ISO 14971 is the foundational risk management standard for medical devices. For agentic systems, the risk analysis must identify hazards specific to agentic behavior: hallucinated tool calls that could affect patient data, multi-agent feedback loops that could amplify errors, planning failures that could produce unsafe recommendations under uncommon inputs. These hazards must be evaluated for severity and probability, controlled through risk mitigation measures, and verified through testing.

The risk mitigations available are the same architectural patterns that satisfy Article 14: the supervisor, the reversibility tiers, the intervention points. The ISO 14971 risk file documents that these mitigations exist, why they are sufficient, and how they will be monitored post-market.
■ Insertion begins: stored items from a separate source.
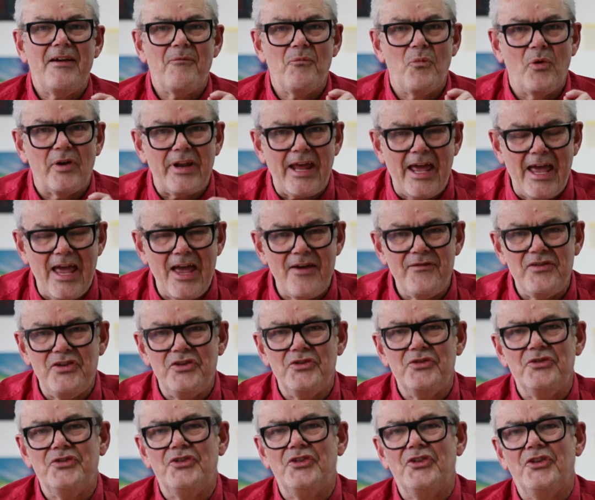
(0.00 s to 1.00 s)
Whatever
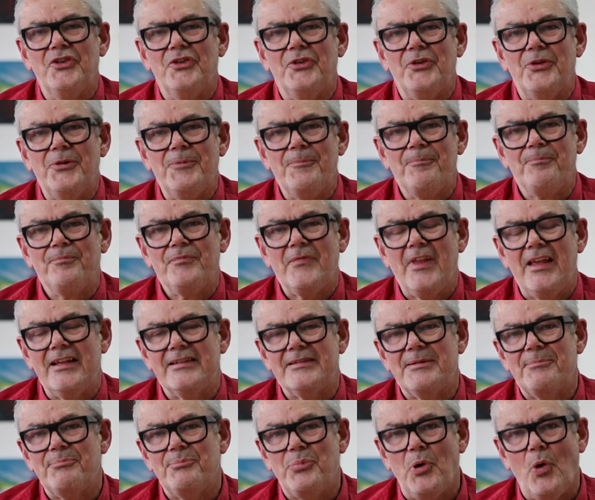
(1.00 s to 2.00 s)
you do,
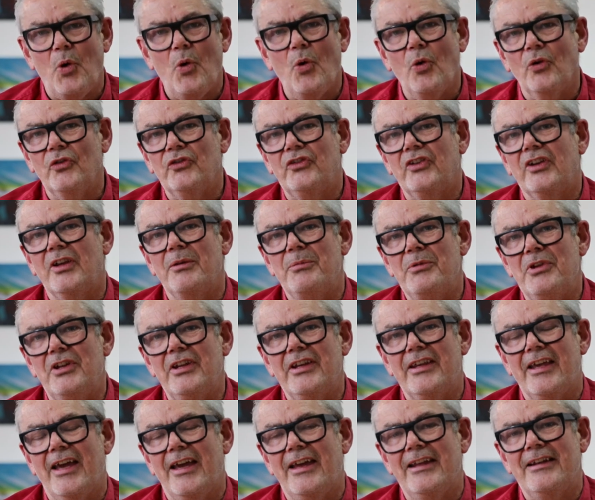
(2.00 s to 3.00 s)
it's important to
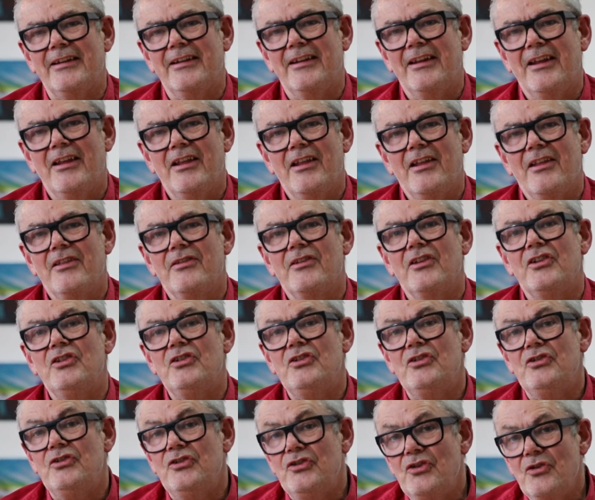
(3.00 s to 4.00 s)
communicate
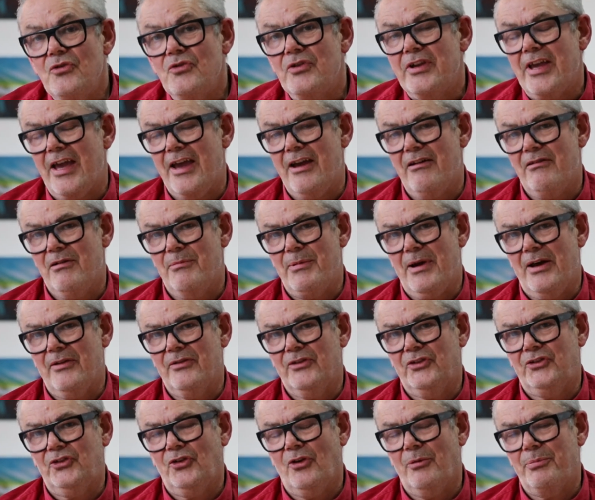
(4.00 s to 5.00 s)
that you care
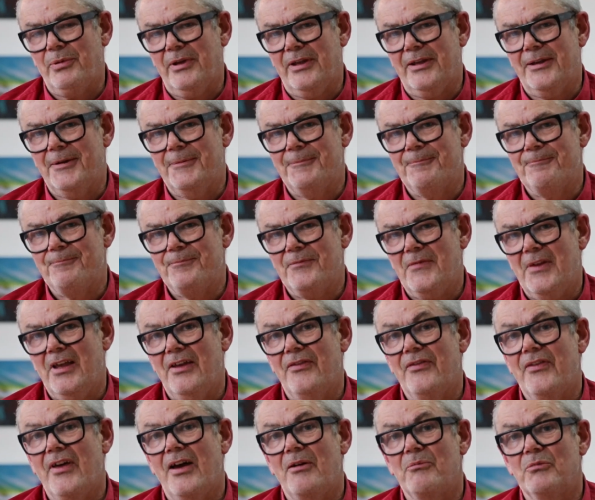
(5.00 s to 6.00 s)
about the topic,
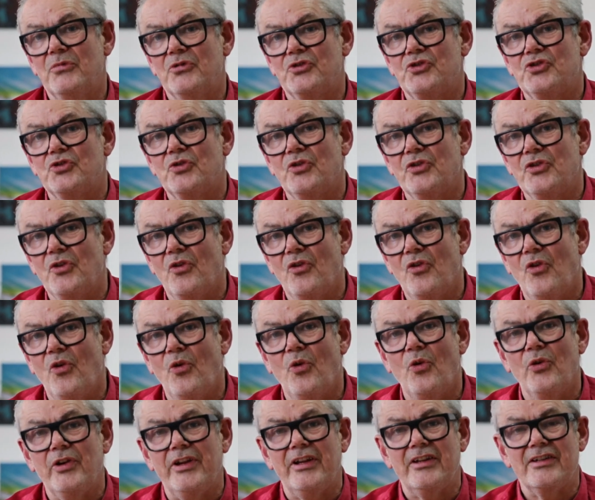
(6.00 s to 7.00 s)
and that will draw your
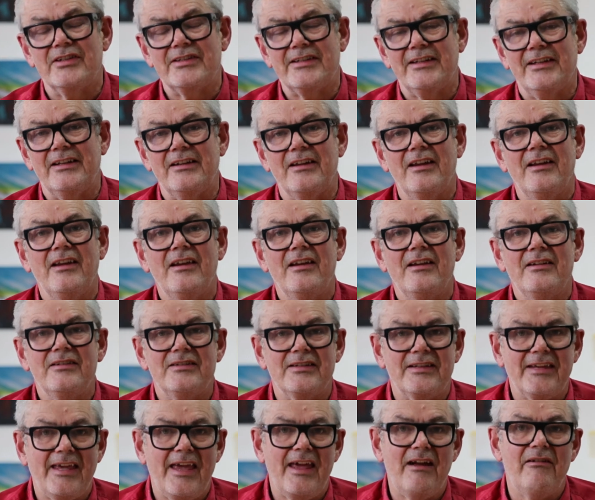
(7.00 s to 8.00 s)
audience in
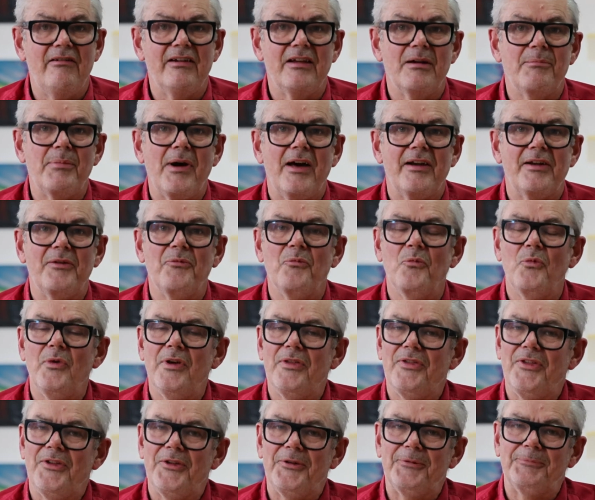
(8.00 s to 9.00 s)
to caring about it
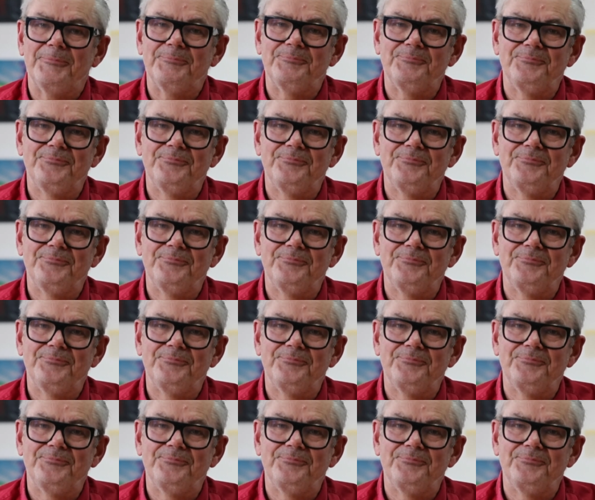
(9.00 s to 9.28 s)
with you.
The FDA will read this file.

Where This Lands

Agentic systems can comply with SaMD requirements. The path is narrow. It requires architectural commitments before the first submission, a bounded change surface documented in a PCCP, continuous behavioral monitoring, and a risk file that takes agentic-specific hazards seriously. Manufacturers that approach SaMD compliance as a paperwork exercise after building the system find that the system's actual behavior cannot be documented in a way the FDA will accept, because the behavior was never bounded.

The honest engineering question to ask before starting an agentic SaMD project is whether the team is prepared to build a system whose behavior is documented before deployment. If the answer is no, the system should not be deployed in a regulated clinical context. If the answer is yes, SaMD compliance is a tractable engineering problem with known patterns.